The CDC agent's Oracle connector can monitor and record the row-level changes in your Oracle database. The connector ingests change events using Oracle's native LogMiner database package. Oracle LogMiner is part of the Oracle Database utilities and provides a well-defined, easy-to-use, and comprehensive interface for querying online and archived redo log files.
- Matillion CDC supports Oracle versions 12c EE and above (including minor versions).
- Your Oracle database must be configured for CDC. For details, see Configuring Oracle database.
- Aurora Serverless DB clusters do not support CDC. Only provisioned Aurora DB clusters support CDC.
Connect to Oracle
When selecting Oracle as a source during pipeline creation, you will be required to provide the following information:
|Pipeline Name||The name for your new Pipeline. Must be unique.|
|Server address||The server address of your oracle database.|
|Port||The port number used to access your oracle database.|
|Container Database Name||The name of your Oracle Container Database installation.|
|Pluggable Database Name||The name of the PDB to be used that's contained within the CDB named above. Leave blank if your CDB does not contain a PDB.|
|Username||The username used to log in to the specified database.|
|Secret Provider||Choose the provider for your secrets manager that contains your database password.|
|Secret Name||Enter the name of the secret that corresponds to your database password.|
|All Tables||Tables available from your defined Oracle source will be displayed in Matillion CDC. These tables are defined and created by the user in their Oracle database and thus cannot be described here.|
|Tables to extract and load||Selecting and moving a table to this column will include it in the CDC pipeline|
How it works
Most Oracle servers may not have been configured to retain the complete history of changes within the Oracle redo logs. As a result, it will be necessary to take a consistent snapshot of the database before moving on to the streaming stage. This will ensure that streaming will only begin once the history of your schema / tables has been captured.

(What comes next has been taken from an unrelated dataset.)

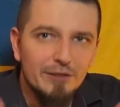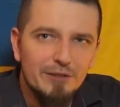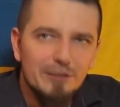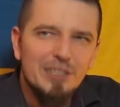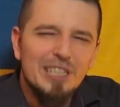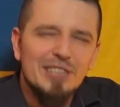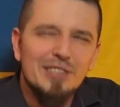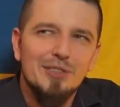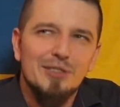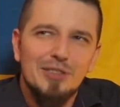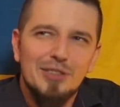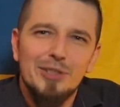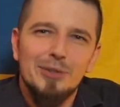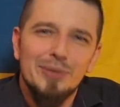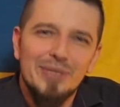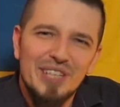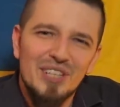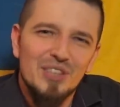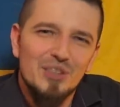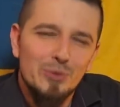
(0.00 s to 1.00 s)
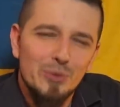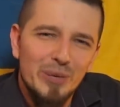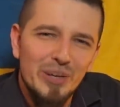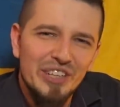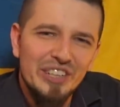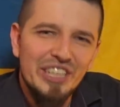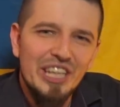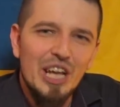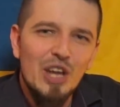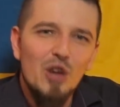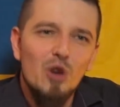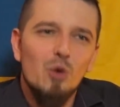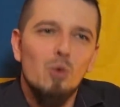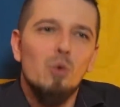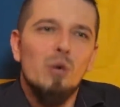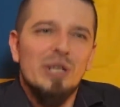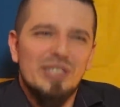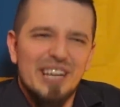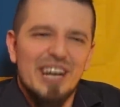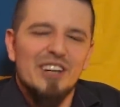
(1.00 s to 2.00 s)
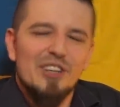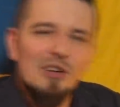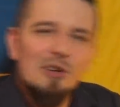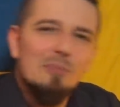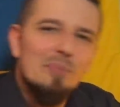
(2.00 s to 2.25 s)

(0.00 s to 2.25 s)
free to do this one with other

Depending on the number of rows within your schema, this may take a while to complete.
If required, the snapshot stage can be excluded if you wish to omit historic data from your CDC pipeline. This involves setting an advanced property,
snapshot.mode, to the appropriate setting. Please see the Oracle Advanced Settings page for further details.
The Snapshotting process involves the following actions against your CDC monitored tables:
- Obtain a
ROW SHARE MODElock on each of the monitored tables to ensure that no structural changes can occur.
- Read the current system change number (SCN) position in the server's redo log.
- Capture the structure of all relevant tables.
- Release the locks obtained earlier (these locks are only held for a short period of time).
- Generate change events for each row (as valid at the SCN captured earlier).
Once the snapshot stage has completed, the connector will move to the streaming stage. All changes that have occurred since the snapshot started will be captured during the streaming process - no changes will be missed.
The streaming stage will continue to monitor and consume changes as and when they're occurring within the database and any produced change events will be exported to your selected data lake in a consistent and predictable pattern. The connector will maintain an acceptable time lag behind the source database - this lag can be monitored through the Matillion Data Loader UI.
- The connector is tolerant of failures. As the connector reads changes and produces events, it records the SCN position for each successful event captured.
- If the connector stops for any reason (including communication failures, network problems, or crashes), upon restart, the connector will continue streaming where it left off.
- If the connector stopped at any point during the snapshot stage, a new snapshot will be taken on restart of the pipeline.